# REQUIRED ACTION:
Within the entries below, please return exactly the lines from the one with "[00:00:02.65]" through the one with "[00:00:05.05]", leaving out any pictures.

DATASET ENTRIES Block Start

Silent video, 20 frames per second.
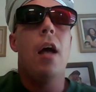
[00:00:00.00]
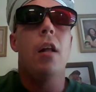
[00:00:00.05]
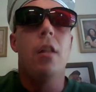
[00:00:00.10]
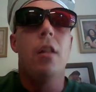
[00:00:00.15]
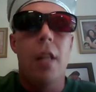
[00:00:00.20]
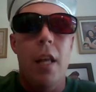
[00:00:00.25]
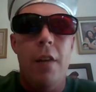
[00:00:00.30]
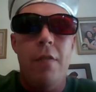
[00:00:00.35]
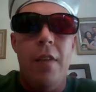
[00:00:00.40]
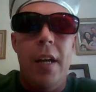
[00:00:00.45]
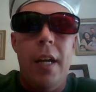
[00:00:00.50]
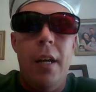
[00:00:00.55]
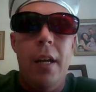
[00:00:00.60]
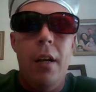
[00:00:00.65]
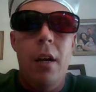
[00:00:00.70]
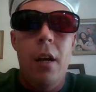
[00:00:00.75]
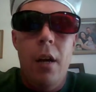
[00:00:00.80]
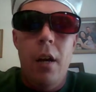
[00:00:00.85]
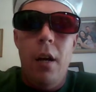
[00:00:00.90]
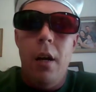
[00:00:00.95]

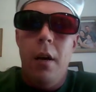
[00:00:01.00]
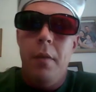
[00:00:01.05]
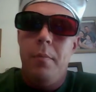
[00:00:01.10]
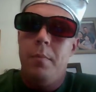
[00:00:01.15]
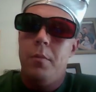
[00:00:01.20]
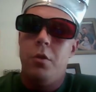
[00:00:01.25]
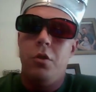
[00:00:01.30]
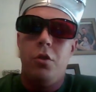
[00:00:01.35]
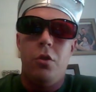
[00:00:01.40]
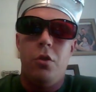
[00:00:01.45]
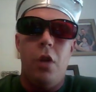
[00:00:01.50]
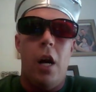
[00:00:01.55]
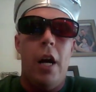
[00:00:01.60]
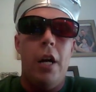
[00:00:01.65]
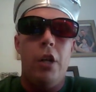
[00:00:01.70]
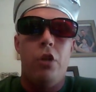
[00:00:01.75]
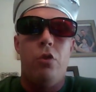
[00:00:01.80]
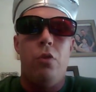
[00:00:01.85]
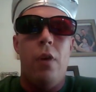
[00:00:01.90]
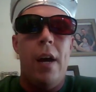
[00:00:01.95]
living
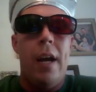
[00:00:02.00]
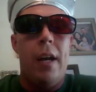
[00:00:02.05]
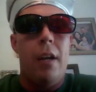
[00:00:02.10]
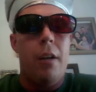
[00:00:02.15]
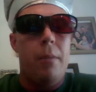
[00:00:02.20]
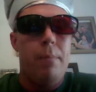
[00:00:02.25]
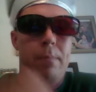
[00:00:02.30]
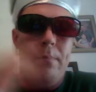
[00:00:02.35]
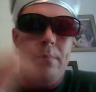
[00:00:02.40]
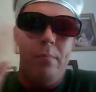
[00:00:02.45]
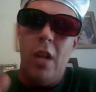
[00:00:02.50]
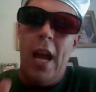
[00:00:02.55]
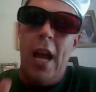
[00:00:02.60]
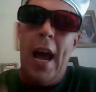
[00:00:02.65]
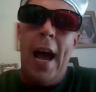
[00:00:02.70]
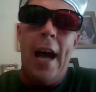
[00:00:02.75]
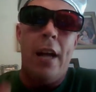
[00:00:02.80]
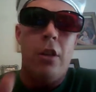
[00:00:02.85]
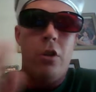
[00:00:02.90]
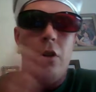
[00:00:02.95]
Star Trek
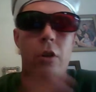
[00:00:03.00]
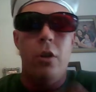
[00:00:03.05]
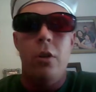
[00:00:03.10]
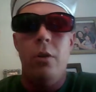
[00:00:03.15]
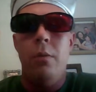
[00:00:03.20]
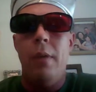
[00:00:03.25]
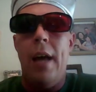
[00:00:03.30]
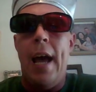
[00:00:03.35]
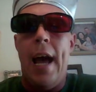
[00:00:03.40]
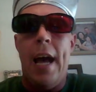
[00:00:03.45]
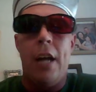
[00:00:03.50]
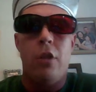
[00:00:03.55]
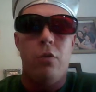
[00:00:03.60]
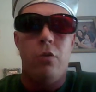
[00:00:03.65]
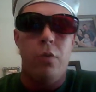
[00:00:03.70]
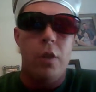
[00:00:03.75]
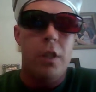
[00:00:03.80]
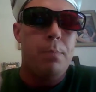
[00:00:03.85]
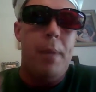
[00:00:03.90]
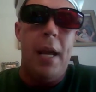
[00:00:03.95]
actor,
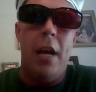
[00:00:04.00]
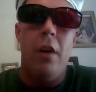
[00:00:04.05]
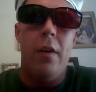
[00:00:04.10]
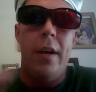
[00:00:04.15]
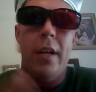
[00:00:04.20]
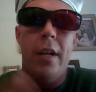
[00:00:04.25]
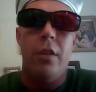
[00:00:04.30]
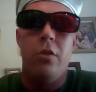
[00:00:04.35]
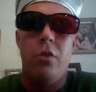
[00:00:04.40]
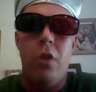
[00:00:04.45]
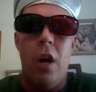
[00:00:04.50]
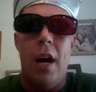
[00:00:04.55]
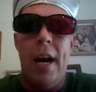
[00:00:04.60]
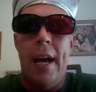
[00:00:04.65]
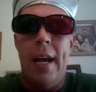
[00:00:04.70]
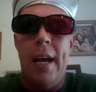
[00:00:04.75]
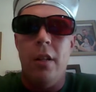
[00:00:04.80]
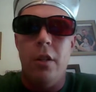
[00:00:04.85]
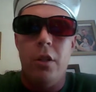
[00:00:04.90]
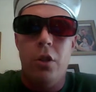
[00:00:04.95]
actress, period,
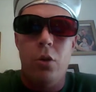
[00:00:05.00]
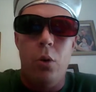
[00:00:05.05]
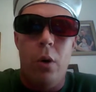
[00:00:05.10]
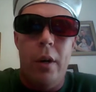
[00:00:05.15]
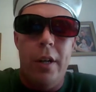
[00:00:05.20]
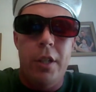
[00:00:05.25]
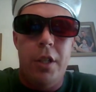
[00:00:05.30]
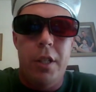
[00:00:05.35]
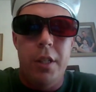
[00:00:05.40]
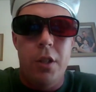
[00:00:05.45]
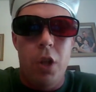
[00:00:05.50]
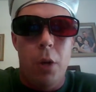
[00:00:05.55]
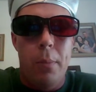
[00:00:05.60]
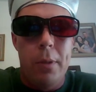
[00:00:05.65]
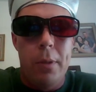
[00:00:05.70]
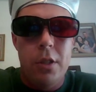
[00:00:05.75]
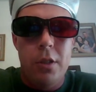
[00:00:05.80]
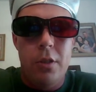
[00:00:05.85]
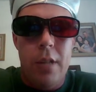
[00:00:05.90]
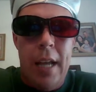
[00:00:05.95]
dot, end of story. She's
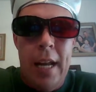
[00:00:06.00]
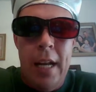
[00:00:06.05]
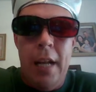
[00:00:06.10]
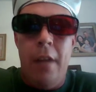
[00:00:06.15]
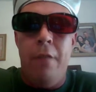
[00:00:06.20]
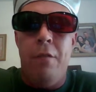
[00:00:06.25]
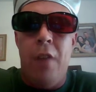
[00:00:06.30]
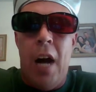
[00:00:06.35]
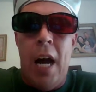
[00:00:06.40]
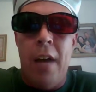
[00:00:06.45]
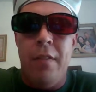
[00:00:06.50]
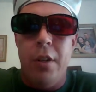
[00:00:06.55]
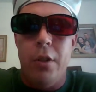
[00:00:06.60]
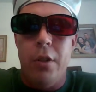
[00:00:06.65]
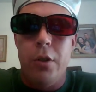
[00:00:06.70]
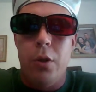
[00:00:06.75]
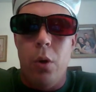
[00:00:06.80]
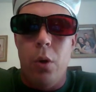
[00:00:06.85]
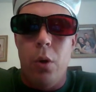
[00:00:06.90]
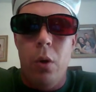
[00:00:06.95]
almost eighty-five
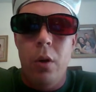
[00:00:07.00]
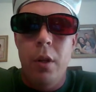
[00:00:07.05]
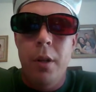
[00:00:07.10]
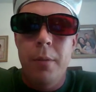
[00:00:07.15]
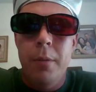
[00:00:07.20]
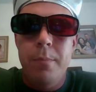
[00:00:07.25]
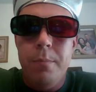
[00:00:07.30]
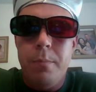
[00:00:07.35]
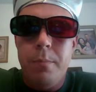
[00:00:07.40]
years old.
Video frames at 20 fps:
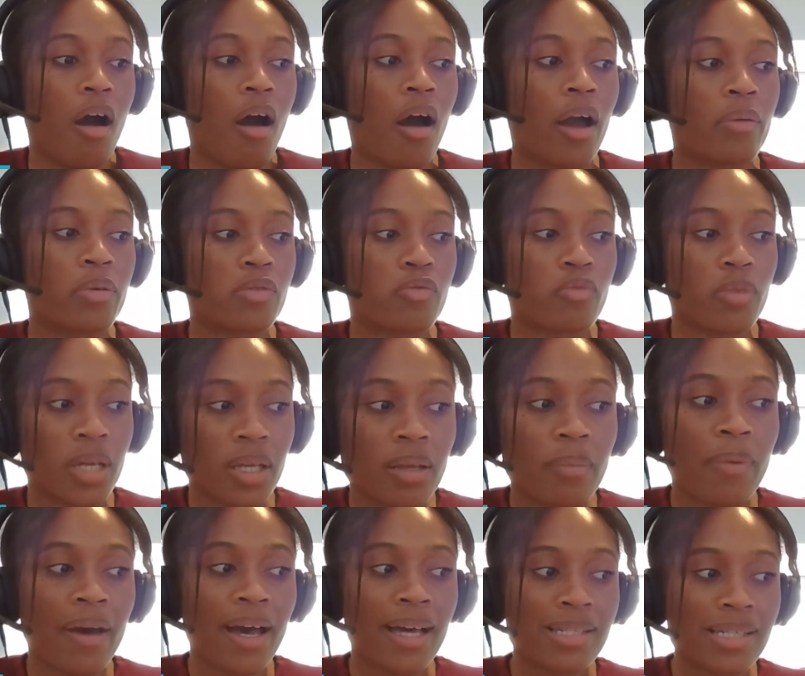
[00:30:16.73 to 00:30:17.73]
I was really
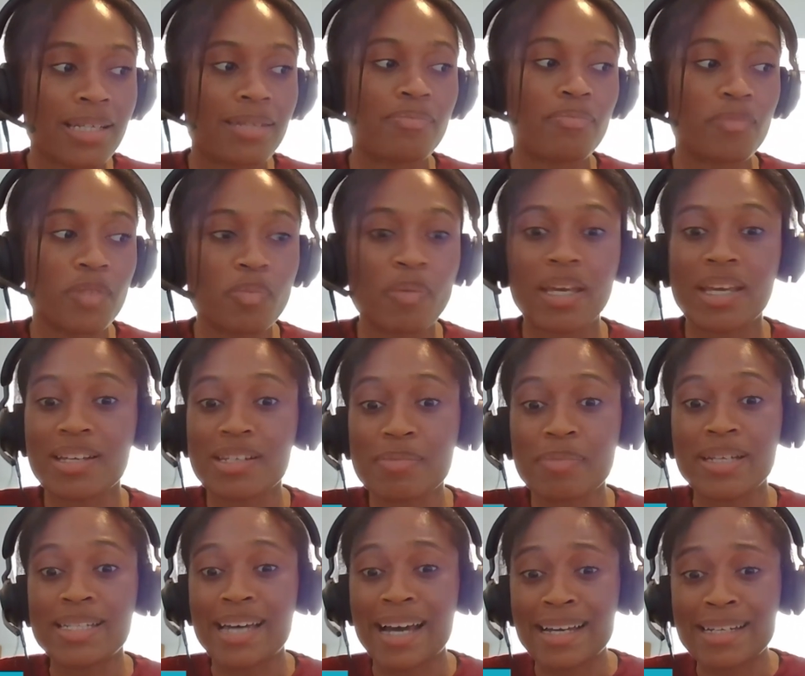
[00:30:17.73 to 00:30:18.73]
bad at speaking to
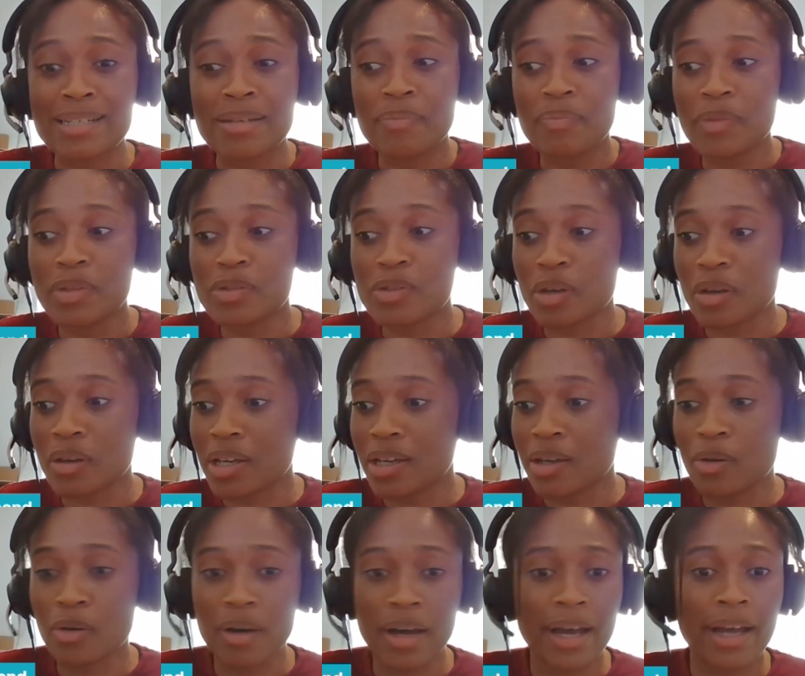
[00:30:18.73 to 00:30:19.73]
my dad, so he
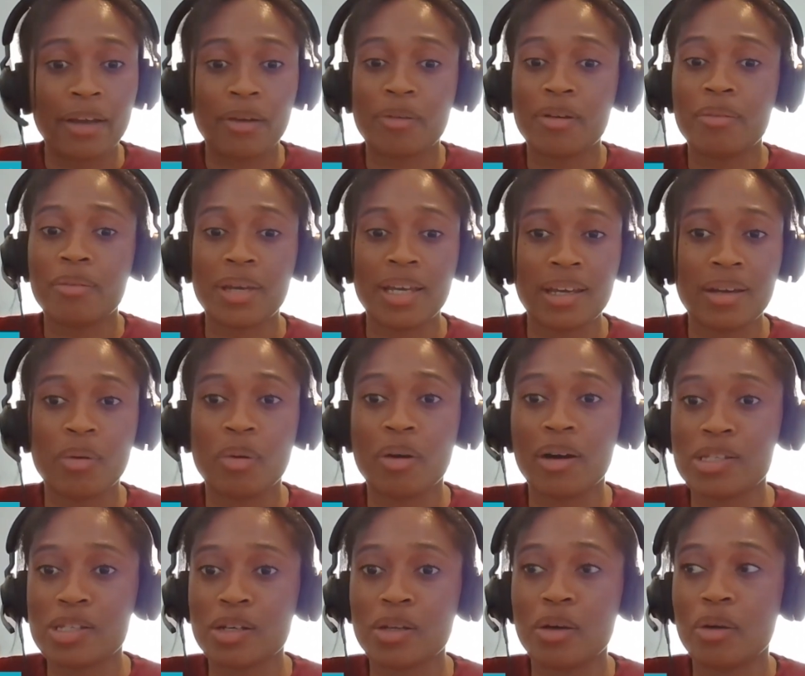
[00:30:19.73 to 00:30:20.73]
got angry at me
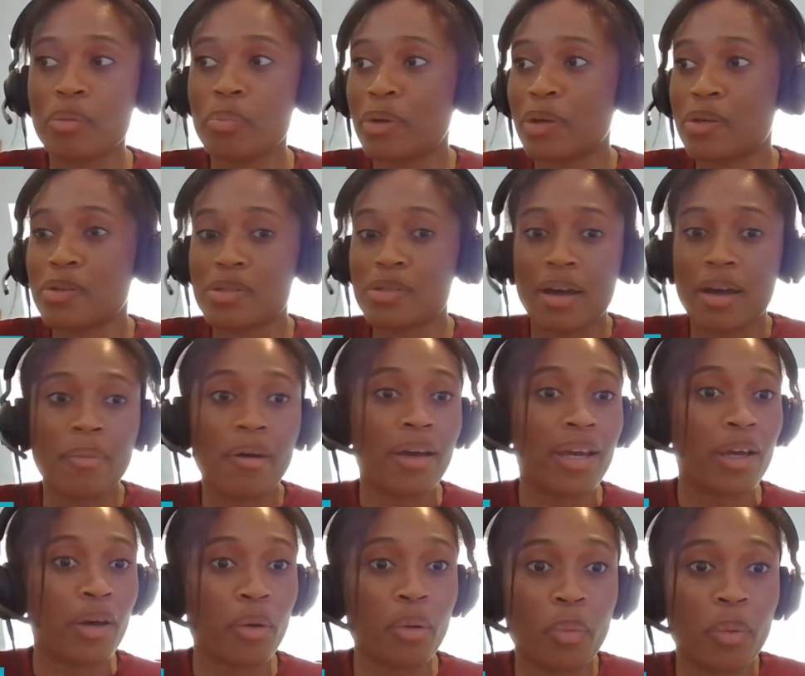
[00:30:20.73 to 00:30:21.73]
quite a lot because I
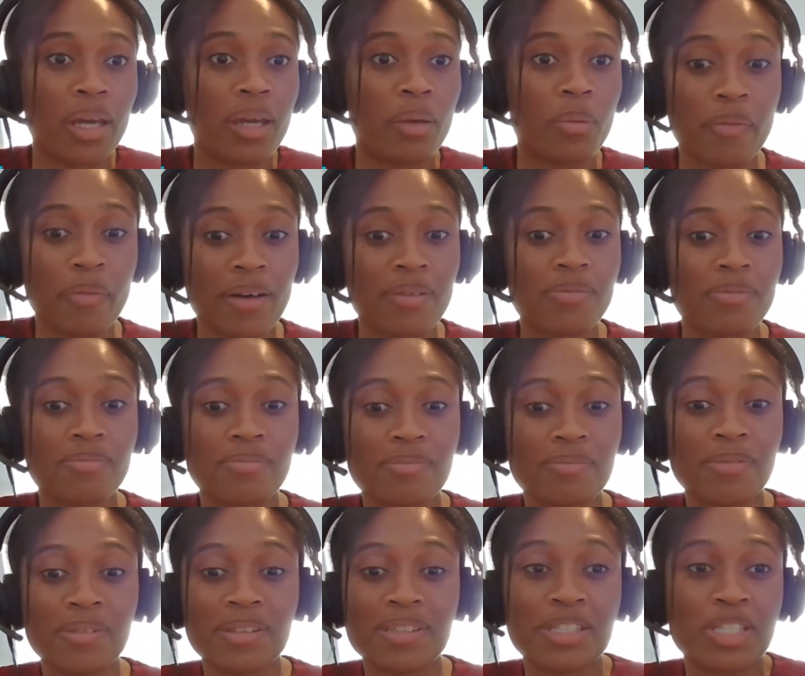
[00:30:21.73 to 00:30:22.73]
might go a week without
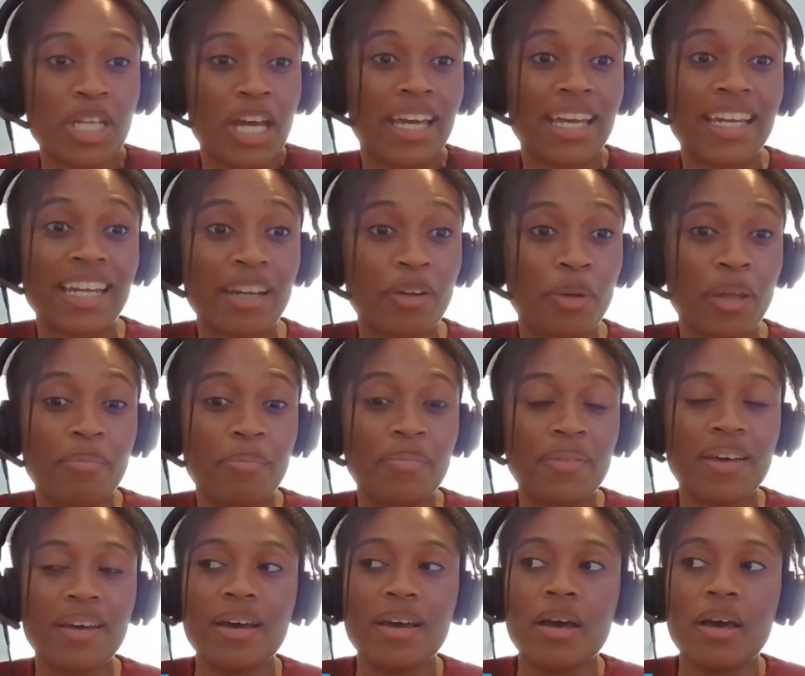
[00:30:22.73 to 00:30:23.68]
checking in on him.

DATASET ENTRIES Block End

# RESULT OF THIS EXERCISE:
[00:00:02.65]
[00:00:02.70]
[00:00:02.75]
[00:00:02.80]
[00:00:02.85]
[00:00:02.90]
[00:00:02.95]
Star Trek
[00:00:03.00]
[00:00:03.05]
[00:00:03.10]
[00:00:03.15]
[00:00:03.20]
[00:00:03.25]
[00:00:03.30]
[00:00:03.35]
[00:00:03.40]
[00:00:03.45]
[00:00:03.50]
[00:00:03.55]
[00:00:03.60]
[00:00:03.65]
[00:00:03.70]
[00:00:03.75]
[00:00:03.80]
[00:00:03.85]
[00:00:03.90]
[00:00:03.95]
actor,
[00:00:04.00]
[00:00:04.05]
[00:00:04.10]
[00:00:04.15]
[00:00:04.20]
[00:00:04.25]
[00:00:04.30]
[00:00:04.35]
[00:00:04.40]
[00:00:04.45]
[00:00:04.50]
[00:00:04.55]
[00:00:04.60]
[00:00:04.65]
[00:00:04.70]
[00:00:04.75]
[00:00:04.80]
[00:00:04.85]
[00:00:04.90]
[00:00:04.95]
actress, period,
[00:00:05.00]
[00:00:05.05]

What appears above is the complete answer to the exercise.